What will happen to it now? I don’t have a crystal ball, but we sort of know what will happen. Now owned by a company, Amazon MGM, whose essential mission is to convert movies into streaming content, the Bond series will likely be “expanded,” spun off into sideline franchises (“The Reign of M,” “The Blofeld Chronicles,” “Young Bond: License to Drive”), maybe serialized, and generally milked. The same thing will happen to it that happened to the “Star Wars” franchise after George Lucas relinquished control of that to Disney: It will be expanded so much that it will, in an essential way, be watered down, and the more that that happens, the more the producers will scramble to make up for the mistakes they’ve made, which can only mean one thing: Even more content! Strip-mining the mystique. Killing the golden goose by exploiting it into oblivion.
One reason I’m all but certain this will happen is that the Bond series has already been living through a major identity crisis. Who will be the next Bond? That’s no longer just a question about finding an exciting actor who can rock that tux and do it with a charisma that feels not merely sexy, but lethal. (My vote, fwiw, is for Josh O’Connor.) It’s a question about who James Bond is. In recent years, there has been much debate about whether Bond is 1.) a relic of the Hugh Hefner era or 2.) an eternal human-sleuth superhero. We’ve seen countless headlines like “Does James Bond Have a Place in the Post-#MeToo World?” The truth is that Bond, as a character, was showing his age well before #MeToo. The old Bond Girl antics were really played out by the ’90s. (That’s one of many reasons why “Casino Royale” is so fantastic. It’s the one Bond film — ever — that’s truly an adult romance.) Should Bond be the haughty chauvinist of old or a new enlightened version? Should he be white or Black? Whoever’s in charge, all that needs to be figured out.
But do we trust the executives at Amazon with that mission? An article about the tensions between Amazon and the Broccoli family, published in the Wall Street Journal on Dec. 19, 2024, quotes an “Amazon employee” as saying, “I have to be honest. I don’t think James Bond is a hero.” The article then says, “The room went silent.” The implication is that the person who said that was a crucial figure in the company. If that’s true, what does it say about where the James Bond series is going to go? There’s no question that the mystique of the character needs to evolve (as it always has), that Bond can’t simply be an action-and-martini museum piece. In many ways, what the series is known for — the stunts and gadgets, the global intrigue, the invincible Bond bravado — was long ago incorporated into other franchises, notably the “Mission: Impossible” series.

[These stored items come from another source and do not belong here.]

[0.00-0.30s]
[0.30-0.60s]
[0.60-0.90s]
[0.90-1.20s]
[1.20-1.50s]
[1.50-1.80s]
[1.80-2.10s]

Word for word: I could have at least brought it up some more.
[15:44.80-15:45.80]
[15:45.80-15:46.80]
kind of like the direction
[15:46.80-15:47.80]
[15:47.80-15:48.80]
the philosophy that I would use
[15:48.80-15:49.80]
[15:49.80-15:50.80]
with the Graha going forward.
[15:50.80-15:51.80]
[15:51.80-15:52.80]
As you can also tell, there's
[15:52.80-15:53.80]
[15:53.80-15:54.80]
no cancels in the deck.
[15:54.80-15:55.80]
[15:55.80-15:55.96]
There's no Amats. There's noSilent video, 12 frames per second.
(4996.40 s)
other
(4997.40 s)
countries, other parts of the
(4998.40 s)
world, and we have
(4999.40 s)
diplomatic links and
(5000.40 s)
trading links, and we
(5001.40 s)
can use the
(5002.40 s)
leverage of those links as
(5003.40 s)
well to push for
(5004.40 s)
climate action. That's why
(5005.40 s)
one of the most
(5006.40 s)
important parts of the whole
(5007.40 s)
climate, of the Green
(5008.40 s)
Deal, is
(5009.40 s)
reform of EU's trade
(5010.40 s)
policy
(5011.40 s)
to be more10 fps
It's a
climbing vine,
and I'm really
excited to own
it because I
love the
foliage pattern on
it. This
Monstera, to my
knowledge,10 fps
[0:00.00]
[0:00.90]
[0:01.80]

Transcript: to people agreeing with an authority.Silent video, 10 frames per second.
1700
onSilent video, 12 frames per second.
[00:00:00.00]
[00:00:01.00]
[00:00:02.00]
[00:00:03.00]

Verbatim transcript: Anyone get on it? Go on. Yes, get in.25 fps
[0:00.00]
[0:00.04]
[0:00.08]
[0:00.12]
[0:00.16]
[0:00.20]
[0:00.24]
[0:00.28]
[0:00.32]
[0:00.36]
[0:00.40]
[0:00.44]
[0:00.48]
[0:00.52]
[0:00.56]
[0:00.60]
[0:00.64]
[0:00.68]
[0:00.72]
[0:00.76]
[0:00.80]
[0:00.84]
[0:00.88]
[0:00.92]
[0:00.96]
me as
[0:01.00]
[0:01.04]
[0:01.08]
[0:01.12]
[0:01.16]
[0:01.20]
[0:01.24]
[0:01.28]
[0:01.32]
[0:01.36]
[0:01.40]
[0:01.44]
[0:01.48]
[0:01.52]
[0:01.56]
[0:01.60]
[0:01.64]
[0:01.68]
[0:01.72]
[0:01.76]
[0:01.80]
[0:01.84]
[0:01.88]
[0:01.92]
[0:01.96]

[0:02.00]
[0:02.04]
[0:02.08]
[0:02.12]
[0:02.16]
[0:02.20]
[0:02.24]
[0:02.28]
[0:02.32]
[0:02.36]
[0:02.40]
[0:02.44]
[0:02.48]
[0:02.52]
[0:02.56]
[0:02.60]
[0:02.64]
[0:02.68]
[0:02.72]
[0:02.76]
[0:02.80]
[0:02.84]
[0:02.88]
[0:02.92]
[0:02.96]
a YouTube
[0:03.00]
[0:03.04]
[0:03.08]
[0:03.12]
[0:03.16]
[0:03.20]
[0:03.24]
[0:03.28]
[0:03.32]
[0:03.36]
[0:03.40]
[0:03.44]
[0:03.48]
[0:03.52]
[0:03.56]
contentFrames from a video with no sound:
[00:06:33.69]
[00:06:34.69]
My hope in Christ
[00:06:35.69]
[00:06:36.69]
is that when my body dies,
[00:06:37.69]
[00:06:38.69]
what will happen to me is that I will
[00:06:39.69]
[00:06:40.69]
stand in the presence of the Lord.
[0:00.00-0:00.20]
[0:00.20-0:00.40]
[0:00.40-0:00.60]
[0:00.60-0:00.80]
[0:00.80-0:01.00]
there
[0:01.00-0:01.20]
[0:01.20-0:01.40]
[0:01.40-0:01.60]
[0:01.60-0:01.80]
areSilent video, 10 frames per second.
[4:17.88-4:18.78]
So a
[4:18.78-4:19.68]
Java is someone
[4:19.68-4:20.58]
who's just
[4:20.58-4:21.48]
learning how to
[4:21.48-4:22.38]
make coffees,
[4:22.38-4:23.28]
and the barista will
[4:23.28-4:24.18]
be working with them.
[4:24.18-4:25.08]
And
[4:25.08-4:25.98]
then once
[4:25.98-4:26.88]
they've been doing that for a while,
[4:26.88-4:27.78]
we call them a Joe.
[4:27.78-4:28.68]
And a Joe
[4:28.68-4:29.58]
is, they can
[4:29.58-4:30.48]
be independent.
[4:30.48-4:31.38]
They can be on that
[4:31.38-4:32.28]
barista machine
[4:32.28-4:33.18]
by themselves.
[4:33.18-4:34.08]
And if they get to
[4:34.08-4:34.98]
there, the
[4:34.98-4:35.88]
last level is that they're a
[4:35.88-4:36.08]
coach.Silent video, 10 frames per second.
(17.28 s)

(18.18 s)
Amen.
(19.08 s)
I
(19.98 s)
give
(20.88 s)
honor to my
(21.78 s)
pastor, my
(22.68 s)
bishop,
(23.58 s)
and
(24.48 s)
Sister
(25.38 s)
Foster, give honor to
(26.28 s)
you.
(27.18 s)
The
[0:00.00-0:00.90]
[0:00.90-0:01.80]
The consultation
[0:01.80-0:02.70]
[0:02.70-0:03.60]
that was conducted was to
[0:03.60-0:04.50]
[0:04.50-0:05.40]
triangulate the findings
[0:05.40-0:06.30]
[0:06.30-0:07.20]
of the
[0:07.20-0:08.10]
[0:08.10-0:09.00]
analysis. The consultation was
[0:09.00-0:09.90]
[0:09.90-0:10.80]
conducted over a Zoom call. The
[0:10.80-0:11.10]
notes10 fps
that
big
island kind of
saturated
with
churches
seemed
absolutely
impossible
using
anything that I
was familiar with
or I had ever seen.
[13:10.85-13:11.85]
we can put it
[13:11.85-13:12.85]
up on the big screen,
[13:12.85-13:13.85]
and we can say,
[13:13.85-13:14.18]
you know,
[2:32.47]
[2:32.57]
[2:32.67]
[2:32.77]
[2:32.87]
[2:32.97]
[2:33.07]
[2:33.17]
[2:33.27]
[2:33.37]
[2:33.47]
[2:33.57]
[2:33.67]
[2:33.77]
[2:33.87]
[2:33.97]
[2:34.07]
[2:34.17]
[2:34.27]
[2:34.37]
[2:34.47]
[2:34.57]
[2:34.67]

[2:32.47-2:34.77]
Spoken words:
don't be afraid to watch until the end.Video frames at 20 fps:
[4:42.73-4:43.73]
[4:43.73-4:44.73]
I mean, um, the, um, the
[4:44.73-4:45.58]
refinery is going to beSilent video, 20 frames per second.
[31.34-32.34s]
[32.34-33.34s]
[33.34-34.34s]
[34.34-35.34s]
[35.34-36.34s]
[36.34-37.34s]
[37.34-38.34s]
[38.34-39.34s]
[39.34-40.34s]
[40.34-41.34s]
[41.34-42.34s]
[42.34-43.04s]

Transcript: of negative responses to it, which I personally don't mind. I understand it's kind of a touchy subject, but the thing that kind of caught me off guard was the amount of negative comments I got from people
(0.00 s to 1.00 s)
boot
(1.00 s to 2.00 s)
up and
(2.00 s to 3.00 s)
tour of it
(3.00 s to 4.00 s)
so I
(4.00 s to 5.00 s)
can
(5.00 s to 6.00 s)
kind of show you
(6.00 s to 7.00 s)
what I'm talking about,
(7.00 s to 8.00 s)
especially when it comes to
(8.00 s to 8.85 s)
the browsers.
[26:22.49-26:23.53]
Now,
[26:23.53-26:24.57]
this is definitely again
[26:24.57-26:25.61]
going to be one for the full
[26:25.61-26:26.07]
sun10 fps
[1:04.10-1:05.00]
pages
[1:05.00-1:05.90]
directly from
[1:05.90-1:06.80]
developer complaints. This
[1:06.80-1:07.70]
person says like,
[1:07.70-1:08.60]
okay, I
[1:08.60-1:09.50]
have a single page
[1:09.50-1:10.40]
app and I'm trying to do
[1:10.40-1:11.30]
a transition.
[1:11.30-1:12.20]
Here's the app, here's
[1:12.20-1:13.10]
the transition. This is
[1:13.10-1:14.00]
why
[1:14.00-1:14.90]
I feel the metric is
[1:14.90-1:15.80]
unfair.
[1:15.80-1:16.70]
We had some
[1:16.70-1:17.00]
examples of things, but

Yet the magic of Bond lingers. It’s a mythology in our culture that refuses to die, because moviegoers don’t want it to die. James Bond has proved that he can survive a great deal, even — in the last film — actually dying himself. My fear is that with a streaming giant in charge that understands the metrics of movies but not the underlying and in many ways subversive and fatalistic romance of them, we won’t see Bond die. What we’ll see is them killing him softly.